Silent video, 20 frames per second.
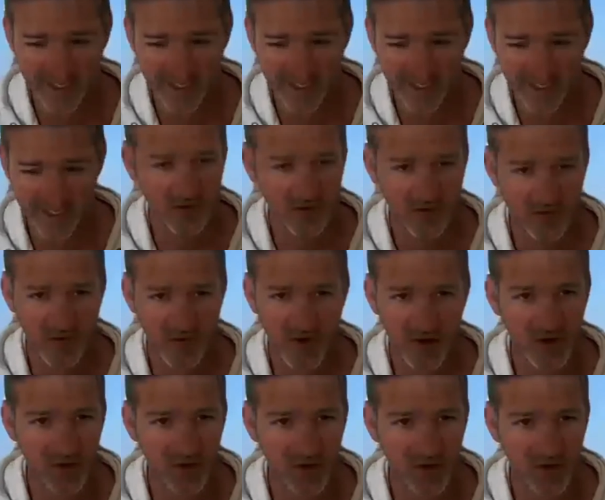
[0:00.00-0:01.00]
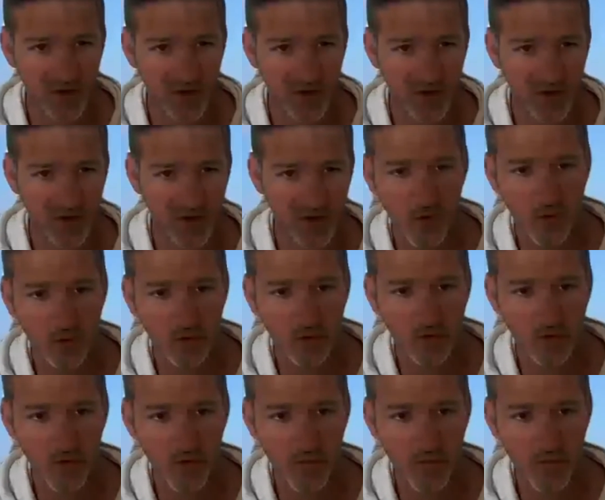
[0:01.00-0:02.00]
200 to 300 Zoom
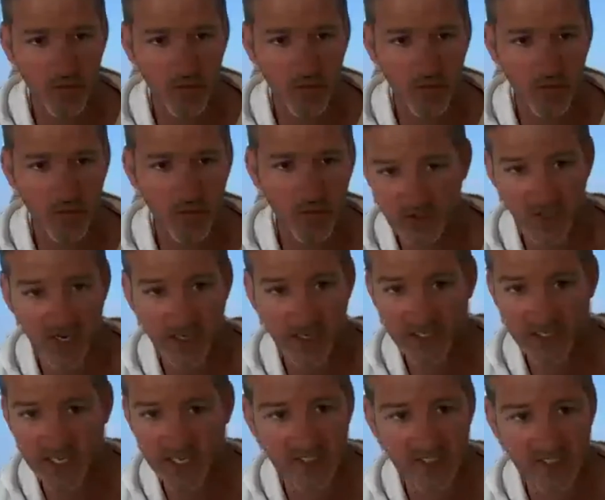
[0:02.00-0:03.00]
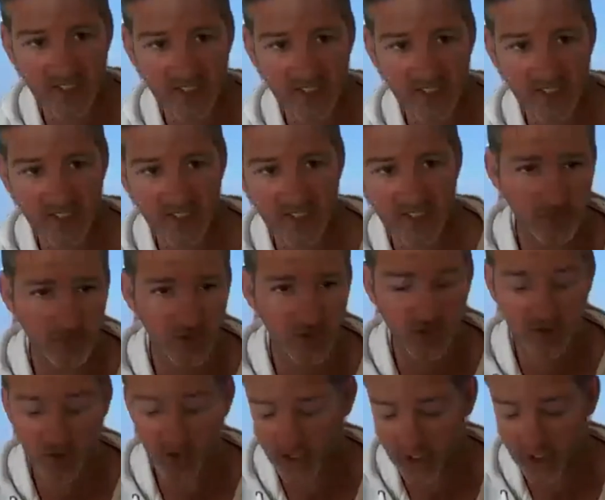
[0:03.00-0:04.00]
calls with people just like this,
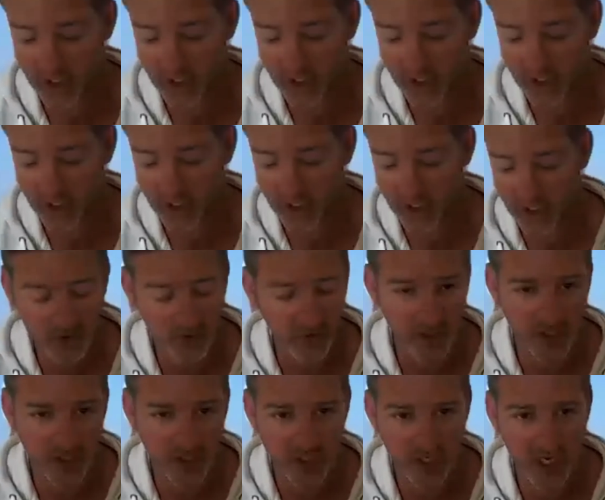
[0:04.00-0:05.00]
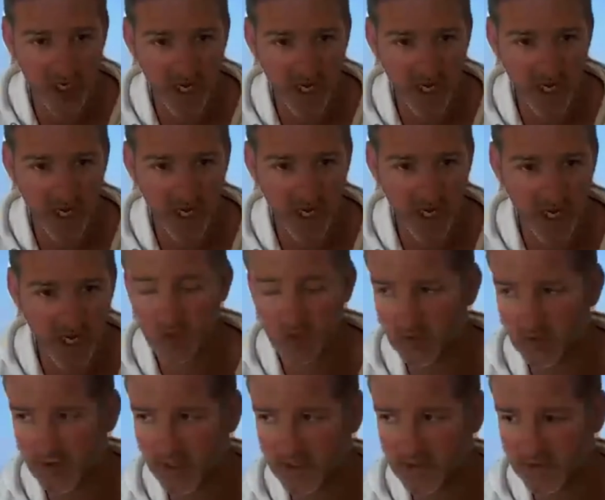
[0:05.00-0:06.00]
just like going through screen shares and
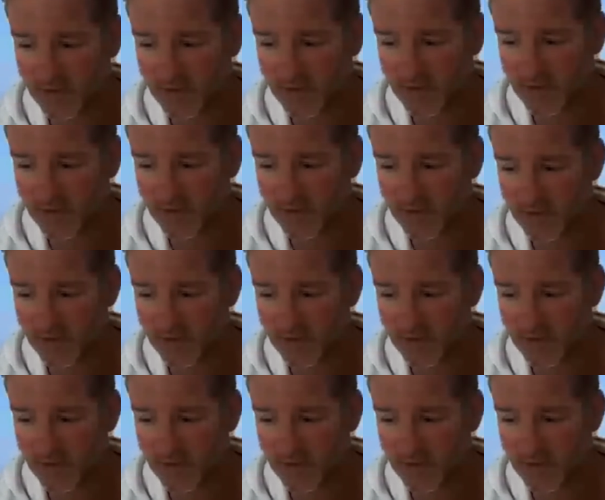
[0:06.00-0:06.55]
all that sort of thing.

Problem to work on
The lines to restate word for word run from the line that contains "[0:01.00-0:02.00]" through the end of the entries above, both ends included. Leave out all pictures and write nothing else.

Task response
[0:01.00-0:02.00]
200 to 300 Zoom
[0:02.00-0:03.00]
[0:03.00-0:04.00]
calls with people just like this,
[0:04.00-0:05.00]
[0:05.00-0:06.00]
just like going through screen shares and
[0:06.00-0:06.55]
all that sort of thing.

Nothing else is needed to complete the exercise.